(SUPPLIED ENTRIES begins)

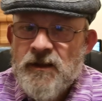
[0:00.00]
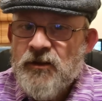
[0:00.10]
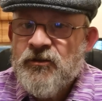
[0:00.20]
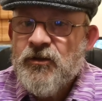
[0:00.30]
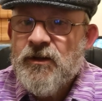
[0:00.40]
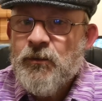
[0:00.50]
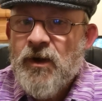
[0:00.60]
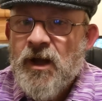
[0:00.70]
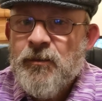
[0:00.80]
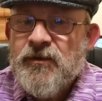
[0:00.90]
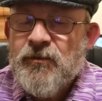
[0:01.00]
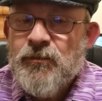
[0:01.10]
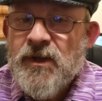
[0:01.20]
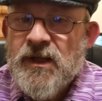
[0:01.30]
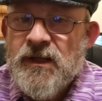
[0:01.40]
And that's certainly what happened to
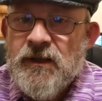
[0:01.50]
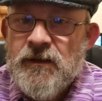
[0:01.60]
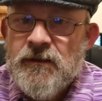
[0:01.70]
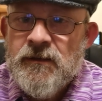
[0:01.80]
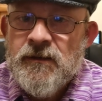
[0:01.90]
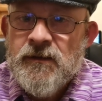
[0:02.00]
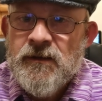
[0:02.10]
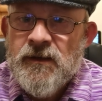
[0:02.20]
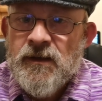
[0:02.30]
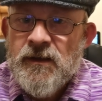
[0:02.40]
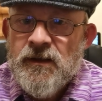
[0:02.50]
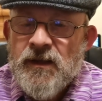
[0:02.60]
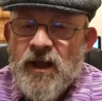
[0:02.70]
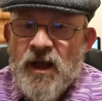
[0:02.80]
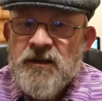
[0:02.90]
me.
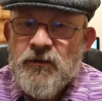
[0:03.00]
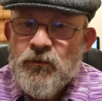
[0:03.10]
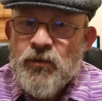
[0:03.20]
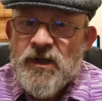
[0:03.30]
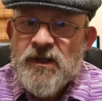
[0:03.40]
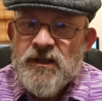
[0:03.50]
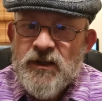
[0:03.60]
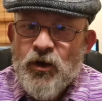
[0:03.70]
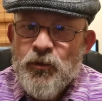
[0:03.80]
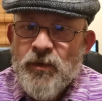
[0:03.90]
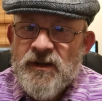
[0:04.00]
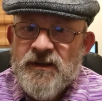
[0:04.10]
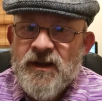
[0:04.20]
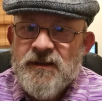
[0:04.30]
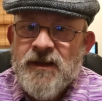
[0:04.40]
I didn't really know my
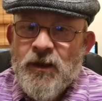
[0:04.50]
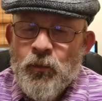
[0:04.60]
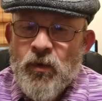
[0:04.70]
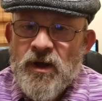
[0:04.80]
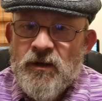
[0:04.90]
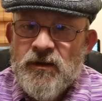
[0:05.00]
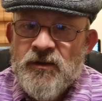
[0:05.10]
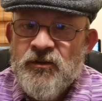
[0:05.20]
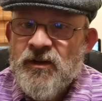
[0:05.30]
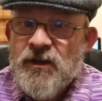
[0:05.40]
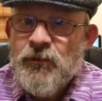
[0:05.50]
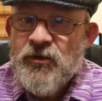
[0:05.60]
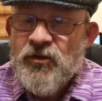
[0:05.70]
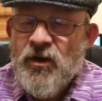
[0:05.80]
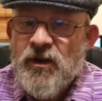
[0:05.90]
dad that well until he
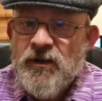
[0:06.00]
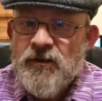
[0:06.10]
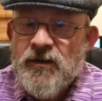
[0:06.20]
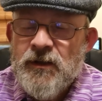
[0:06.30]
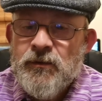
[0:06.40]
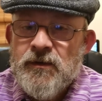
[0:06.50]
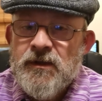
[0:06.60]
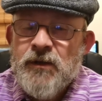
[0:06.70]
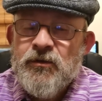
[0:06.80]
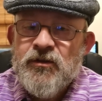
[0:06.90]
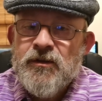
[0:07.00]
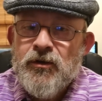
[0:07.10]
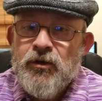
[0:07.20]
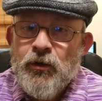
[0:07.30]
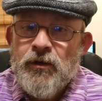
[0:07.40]
retired. He was in
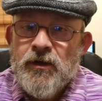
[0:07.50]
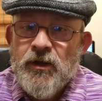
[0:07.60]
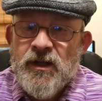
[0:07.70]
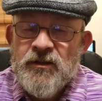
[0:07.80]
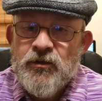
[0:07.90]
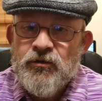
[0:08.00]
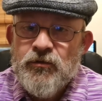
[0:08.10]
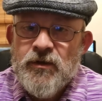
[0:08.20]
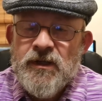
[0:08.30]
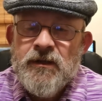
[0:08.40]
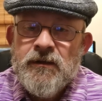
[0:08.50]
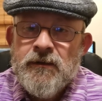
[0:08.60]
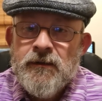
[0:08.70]
the nuclear industry,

(SUPPLIED ENTRIES ends)

Once the pictures are removed, repeat all of the data above exactly.

[0:00.00]
[0:00.10]
[0:00.20]
[0:00.30]
[0:00.40]
[0:00.50]
[0:00.60]
[0:00.70]
[0:00.80]
[0:00.90]
[0:01.00]
[0:01.10]
[0:01.20]
[0:01.30]
[0:01.40]
And that's certainly what happened to
[0:01.50]
[0:01.60]
[0:01.70]
[0:01.80]
[0:01.90]
[0:02.00]
[0:02.10]
[0:02.20]
[0:02.30]
[0:02.40]
[0:02.50]
[0:02.60]
[0:02.70]
[0:02.80]
[0:02.90]
me.
[0:03.00]
[0:03.10]
[0:03.20]
[0:03.30]
[0:03.40]
[0:03.50]
[0:03.60]
[0:03.70]
[0:03.80]
[0:03.90]
[0:04.00]
[0:04.10]
[0:04.20]
[0:04.30]
[0:04.40]
I didn't really know my
[0:04.50]
[0:04.60]
[0:04.70]
[0:04.80]
[0:04.90]
[0:05.00]
[0:05.10]
[0:05.20]
[0:05.30]
[0:05.40]
[0:05.50]
[0:05.60]
[0:05.70]
[0:05.80]
[0:05.90]
dad that well until he
[0:06.00]
[0:06.10]
[0:06.20]
[0:06.30]
[0:06.40]
[0:06.50]
[0:06.60]
[0:06.70]
[0:06.80]
[0:06.90]
[0:07.00]
[0:07.10]
[0:07.20]
[0:07.30]
[0:07.40]
retired. He was in
[0:07.50]
[0:07.60]
[0:07.70]
[0:07.80]
[0:07.90]
[0:08.00]
[0:08.10]
[0:08.20]
[0:08.30]
[0:08.40]
[0:08.50]
[0:08.60]
[0:08.70]
the nuclear industry,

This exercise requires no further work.